We must admit that the first bobtail dogs that were imported to Norway were not of the quality that we were used to, and we had to take a few steps backwards quality wise. This because we had to use our best bobtails even though there might be better longtails available. 

For many years we have done mainly longtail/bobtail matings to try and preserve most of our quality, and have tried to import breeding material and find stud dogs that could help us to improve our quality. It has been a long and difficult process, but the last three or four years I am happy to say that I think the quality has improved very much, and our bobtail corgis has won well at group level, and I myself have won both BIS progeny group and breeders group at big International shows with all bobtails. 

We have not experienced any of the predicted defects to pop up in our breed. It is as sound as it has always been. Some years ago the Norwegian Welsh Corgi Klubb together with Norsk Kennel Klub and the Veterinary institute, made an x-ray study of the spine of a random selection of bobtail dogs from double bobtail matings. 

The conclusion to the study was that there was no indication what so ever to say that the bobtail gene should be responsible for any spinal deformities. 

In nearly every litter we will have puppies with different tail length. Some can be long, some half long and some quite short. We do not know why the bobtails appear with different length, but it is a fact that the tail is the only body structure that will appear with different number of bones, this is also true for the longtails. 
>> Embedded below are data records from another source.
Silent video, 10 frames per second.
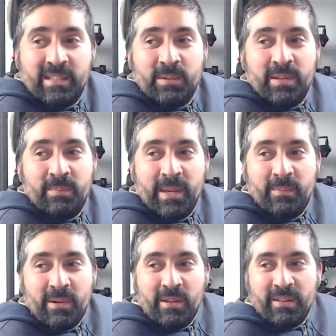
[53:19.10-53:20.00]
to his big
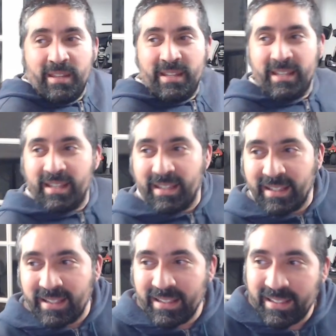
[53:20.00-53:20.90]
brother.
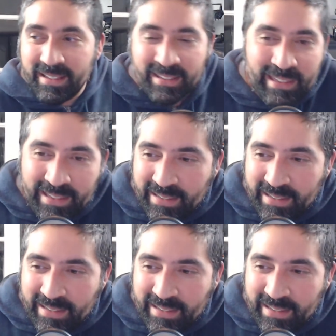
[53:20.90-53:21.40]
See?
I believe that in the same way as some terrier breeders select for shorter longtails, we can select for shorter bobtails. So far it is difficult to predict the length of tail of our bobtail puppies. I have mated longtail/bobtail and have got puppies with very short tails, and I have mated bobtail/bobtail and have got half long tails. Some of the bobtails, but also the longtails can be seen with a kink on their tail. Our x-ray project also involved some of these dogs, and there was no indication that this would also affect spinal vertebra. So far we do not take any notice of these kinks when breeding, as we have not seen them to cause any problems. 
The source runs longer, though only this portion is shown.